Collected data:
──────────

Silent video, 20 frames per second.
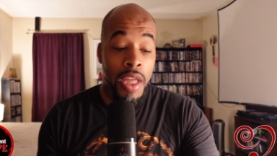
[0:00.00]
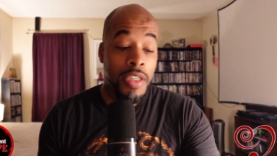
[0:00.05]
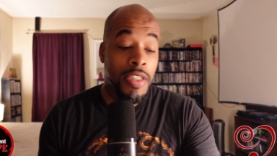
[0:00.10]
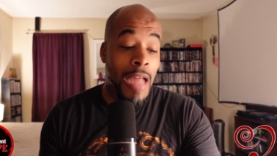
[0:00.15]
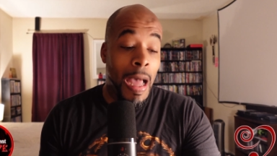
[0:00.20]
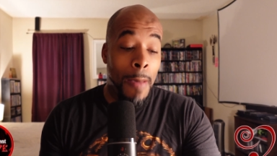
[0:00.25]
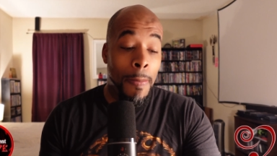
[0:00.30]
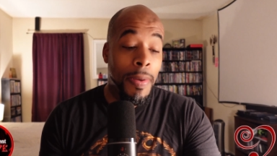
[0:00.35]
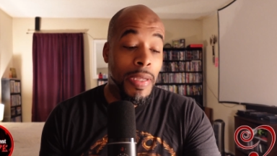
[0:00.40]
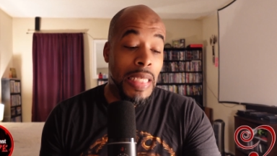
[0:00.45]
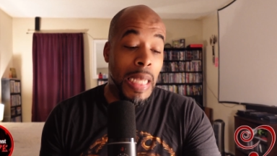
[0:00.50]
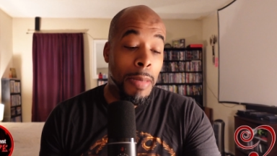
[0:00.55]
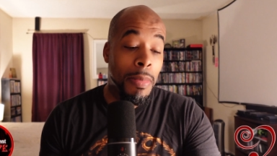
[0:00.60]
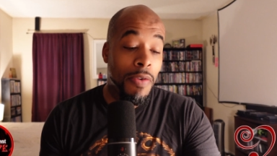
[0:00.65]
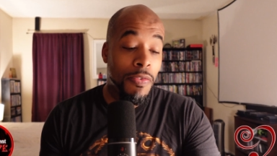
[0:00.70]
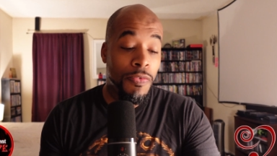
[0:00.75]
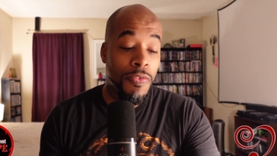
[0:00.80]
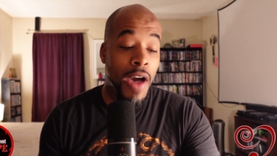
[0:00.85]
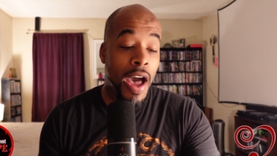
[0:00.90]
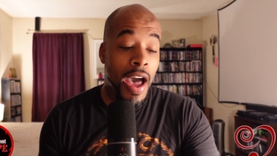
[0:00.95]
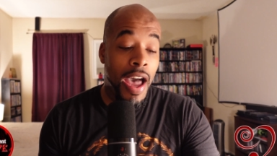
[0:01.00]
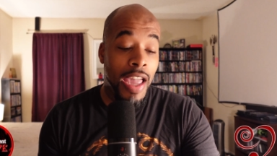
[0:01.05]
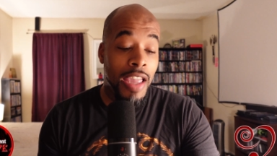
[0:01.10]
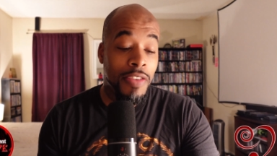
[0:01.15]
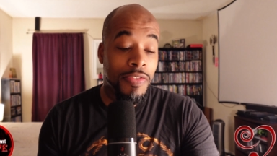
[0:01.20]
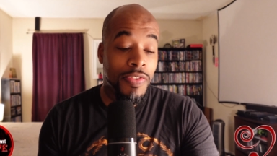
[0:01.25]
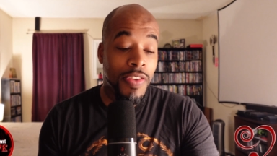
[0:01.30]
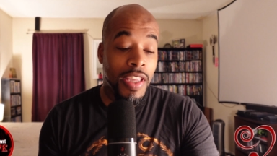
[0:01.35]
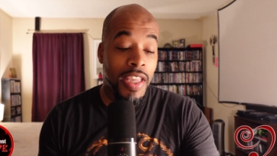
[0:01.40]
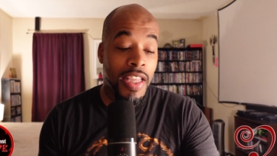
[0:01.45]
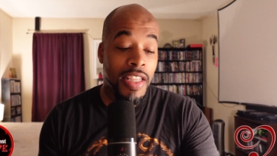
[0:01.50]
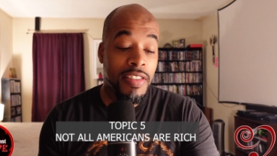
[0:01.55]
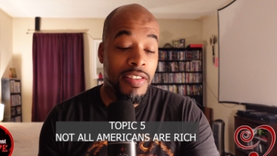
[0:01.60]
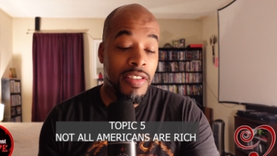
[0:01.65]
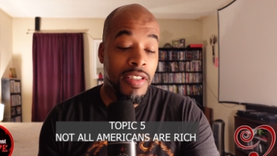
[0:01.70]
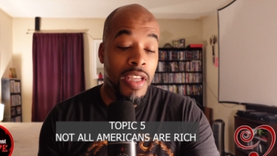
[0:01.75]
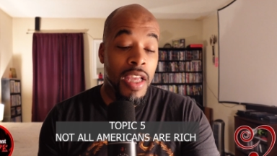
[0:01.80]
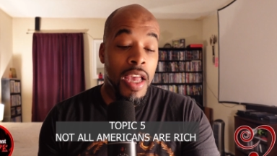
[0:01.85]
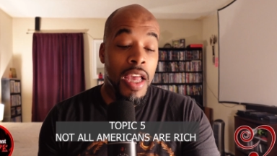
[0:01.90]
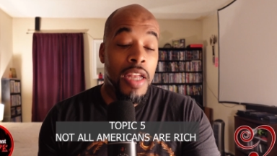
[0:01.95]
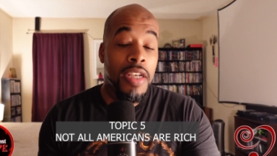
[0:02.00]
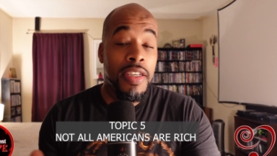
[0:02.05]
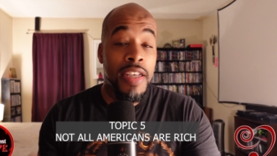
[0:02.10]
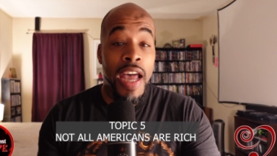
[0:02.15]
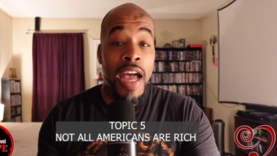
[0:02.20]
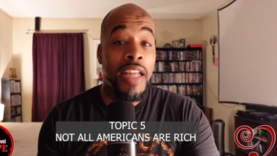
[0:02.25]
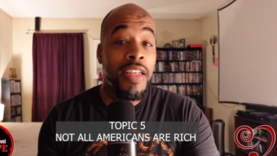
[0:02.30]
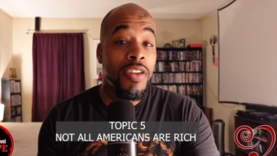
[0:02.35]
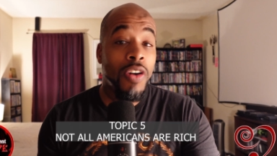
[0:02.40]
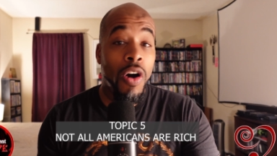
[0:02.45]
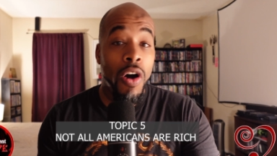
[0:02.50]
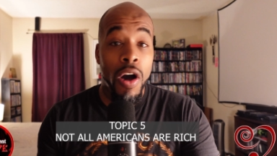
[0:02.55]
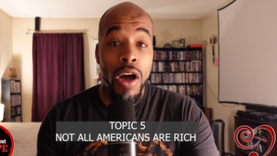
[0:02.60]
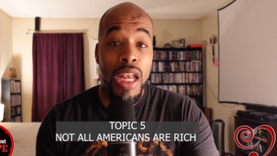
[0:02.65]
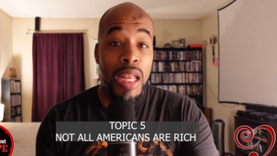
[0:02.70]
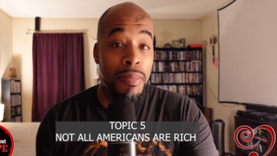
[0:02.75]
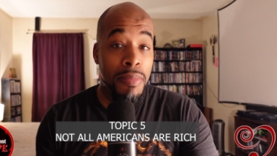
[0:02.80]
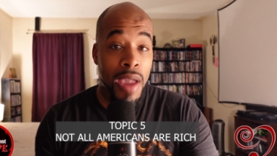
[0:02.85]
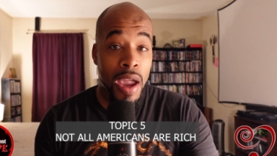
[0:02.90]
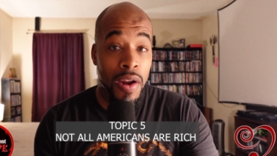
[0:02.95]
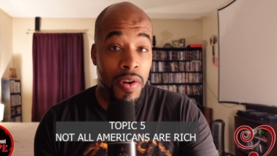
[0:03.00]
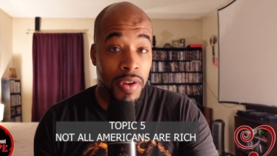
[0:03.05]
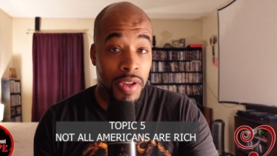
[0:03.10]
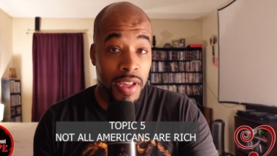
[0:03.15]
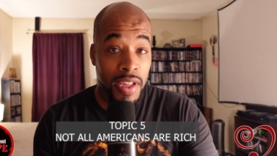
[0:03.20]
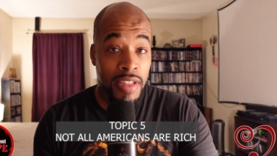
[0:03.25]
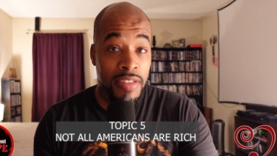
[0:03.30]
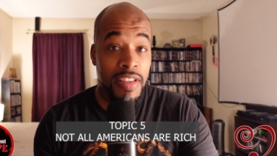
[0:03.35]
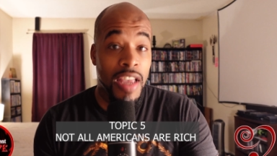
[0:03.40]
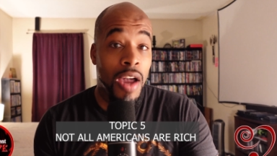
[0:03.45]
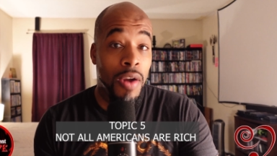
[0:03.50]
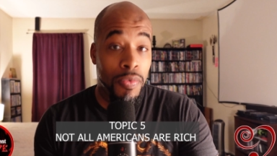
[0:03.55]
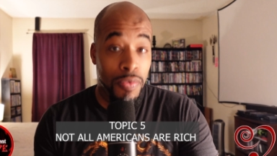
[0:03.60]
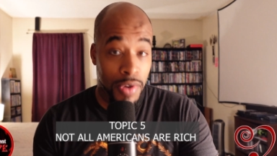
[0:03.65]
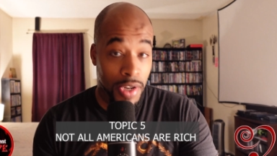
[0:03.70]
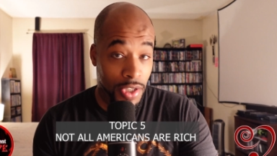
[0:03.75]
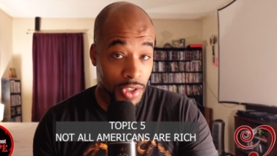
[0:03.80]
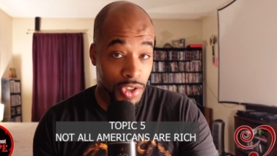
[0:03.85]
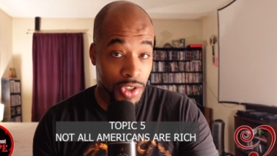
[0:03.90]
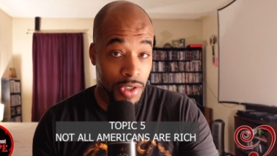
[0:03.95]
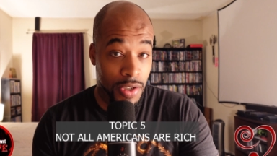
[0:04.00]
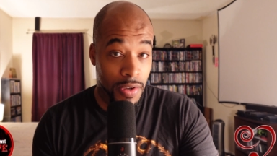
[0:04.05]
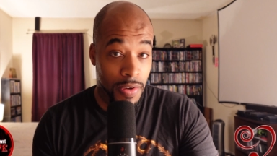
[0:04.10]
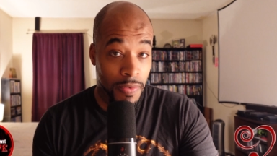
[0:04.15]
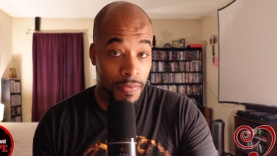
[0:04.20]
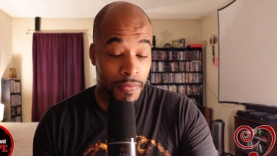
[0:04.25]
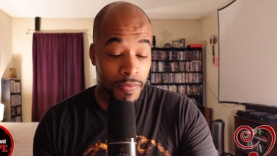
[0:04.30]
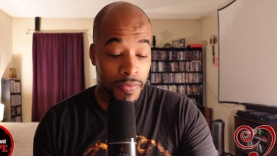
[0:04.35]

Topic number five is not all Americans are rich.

──────────

* [The task] Could you write out every line above exactly as it stands, with no images?

* [Completed exercise]
Silent video, 20 frames per second.
[0:00.00]
[0:00.05]
[0:00.10]
[0:00.15]
[0:00.20]
[0:00.25]
[0:00.30]
[0:00.35]
[0:00.40]
[0:00.45]
[0:00.50]
[0:00.55]
[0:00.60]
[0:00.65]
[0:00.70]
[0:00.75]
[0:00.80]
[0:00.85]
[0:00.90]
[0:00.95]
[0:01.00]
[0:01.05]
[0:01.10]
[0:01.15]
[0:01.20]
[0:01.25]
[0:01.30]
[0:01.35]
[0:01.40]
[0:01.45]
[0:01.50]
[0:01.55]
[0:01.60]
[0:01.65]
[0:01.70]
[0:01.75]
[0:01.80]
[0:01.85]
[0:01.90]
[0:01.95]
[0:02.00]
[0:02.05]
[0:02.10]
[0:02.15]
[0:02.20]
[0:02.25]
[0:02.30]
[0:02.35]
[0:02.40]
[0:02.45]
[0:02.50]
[0:02.55]
[0:02.60]
[0:02.65]
[0:02.70]
[0:02.75]
[0:02.80]
[0:02.85]
[0:02.90]
[0:02.95]
[0:03.00]
[0:03.05]
[0:03.10]
[0:03.15]
[0:03.20]
[0:03.25]
[0:03.30]
[0:03.35]
[0:03.40]
[0:03.45]
[0:03.50]
[0:03.55]
[0:03.60]
[0:03.65]
[0:03.70]
[0:03.75]
[0:03.80]
[0:03.85]
[0:03.90]
[0:03.95]
[0:04.00]
[0:04.05]
[0:04.10]
[0:04.15]
[0:04.20]
[0:04.25]
[0:04.30]
[0:04.35]

Topic number five is not all Americans are rich.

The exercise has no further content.